More Colleges Linking Presidential Pay to Student Outcomes

A small but growing number of colleges and schools are offering a new incentive to presidents to meet goals. The colleges are now linking salary raises and bonuses for college leaders to results, writes Rebecca Trounson of The Hechinger Report. Massachusetts Bay Community College President John O’Donnell, like most American college and university leaders, is under pressure to boost graduation rates and make students ready for jobs.

“College presidents need to be accountable,” said O’Donnell, a self-professed advocate of the idea that presidential pay be used to reward good performance, and whose board of trustees has recommended that he get the relatively modest maximum allowable incentive bonus of $7,390 for this, on top of his $211,150 base pay.

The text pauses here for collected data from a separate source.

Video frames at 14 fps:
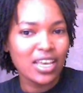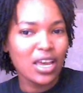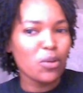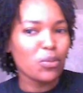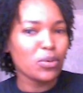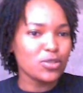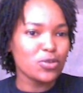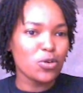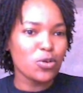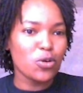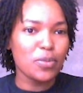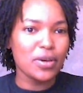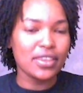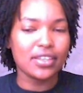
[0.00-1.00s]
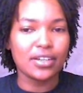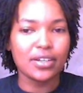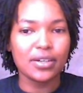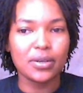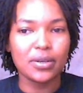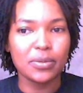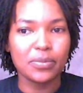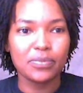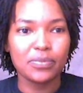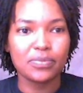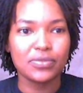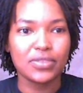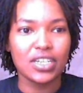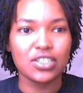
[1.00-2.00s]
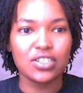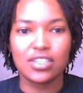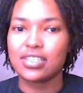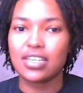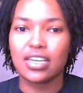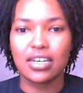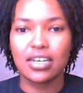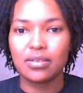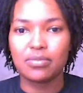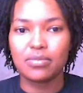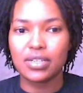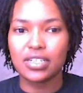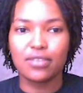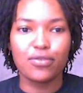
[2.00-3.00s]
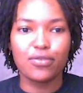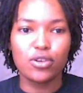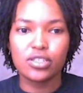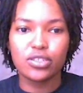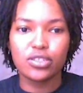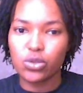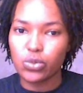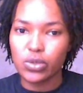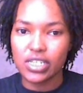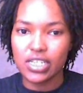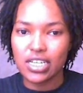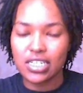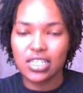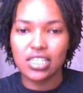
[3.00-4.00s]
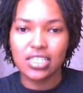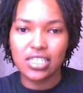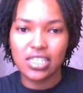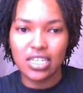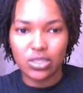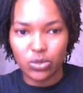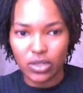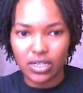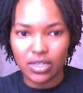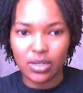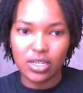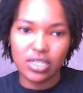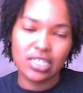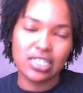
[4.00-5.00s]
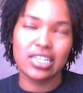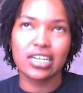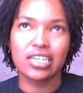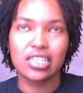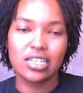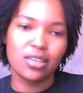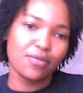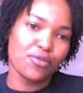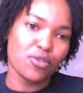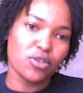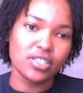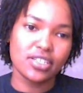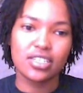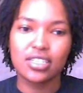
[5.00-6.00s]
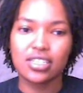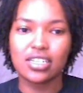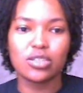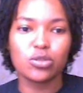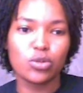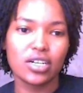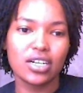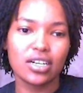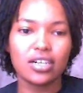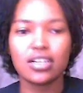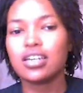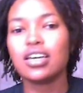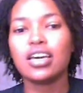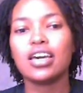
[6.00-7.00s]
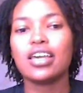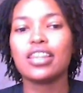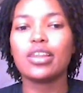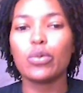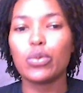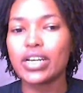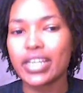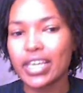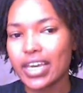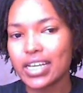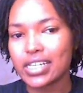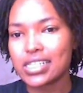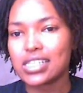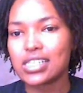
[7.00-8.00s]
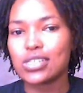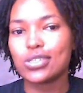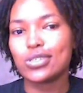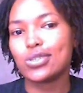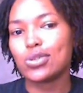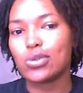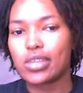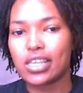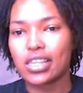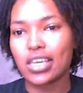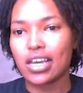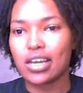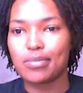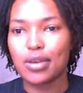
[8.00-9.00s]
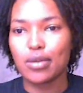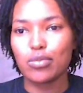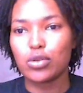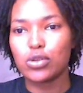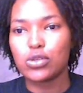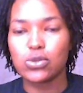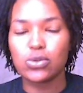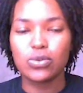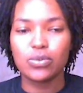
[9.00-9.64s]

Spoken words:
Once you open the TouchDesigner, by default you will get this network. It is like the default network that one gets so that they can be able to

Previously, presidential evaluations were almost a formality at many colleges and raises often rubber-stamped, according to Patrick Callan, president of the National Center for Public Policy and Higher Education.

The process appears to be undertaken “just to justify extravagant salaries, or is way too focused on fundraising,” Callan said. In other cases, “it’s like they put the presidents on trial,” and every constituency—faculty, donors, students—is invited to weigh in, said Callan. “That’s just a killer. It creates presidents who won’t take risks.”

Linking executive compensation to specific performance goals has been drifting slowly into higher education from the corporate world, where executives and leaders get rewarded for meeting business goals. Parents and politicians are putting the same pressure on universities and colleges leaders that shareholders put on CEOs.

Yaffe & Company, an executive compensation consulting firm, said that about a third of presidents of private colleges and universities are now entitled for variable pay or pay for performance. The agency said that 64% of those received their maximum possible incentive bonuses last year, which came to an average of $34,000 each.

Public universities are also moving towards performance-based presidential compensation. In December of this year, for the first time, the heads of the nine universities and six health centers of the University of Texas System received bonuses equal to as much as 10% of their salaries based on their cost savings, growth in research grants, fundraising, graduation rates, and other measures.

Former Indiana Governor Mitch Daniels, who took over in January as president of Purdue, is paid $420,000 a year with the potential to earn an additional $126,000 tied to goals, such as lowering students’ debt.

Some critics complain that presidents should not be paid extra for doing things that seem to fall under their job descriptions—especially with money tight.

In September, the Arizona Board of Regents voted to give $40,000 each in incentive pay to the presidents of Arizona State University and the University of Arizona, who make base salaries of $475,000 each, plus more than $250,000 a year in other benefits.

Each president is due for another $40,000 in incentive bonuses in 2014 and up to $180,000 the year after that if they can lower the cost of health care, attract more students and research funding, and lower the number of dropouts, among other things.

In Massachusetts, O’Donnell and the presidents of the state’s other 14 community colleges and nine state universities will be evaluated under new guidelines linked to policy priorities set by Commissioner of Higher Education Richard Freeland, including raising graduation rates and closing achievement gaps, among others. The presidents will be eligible for bonuses of up to 3.5% based on how closely they meet these targets.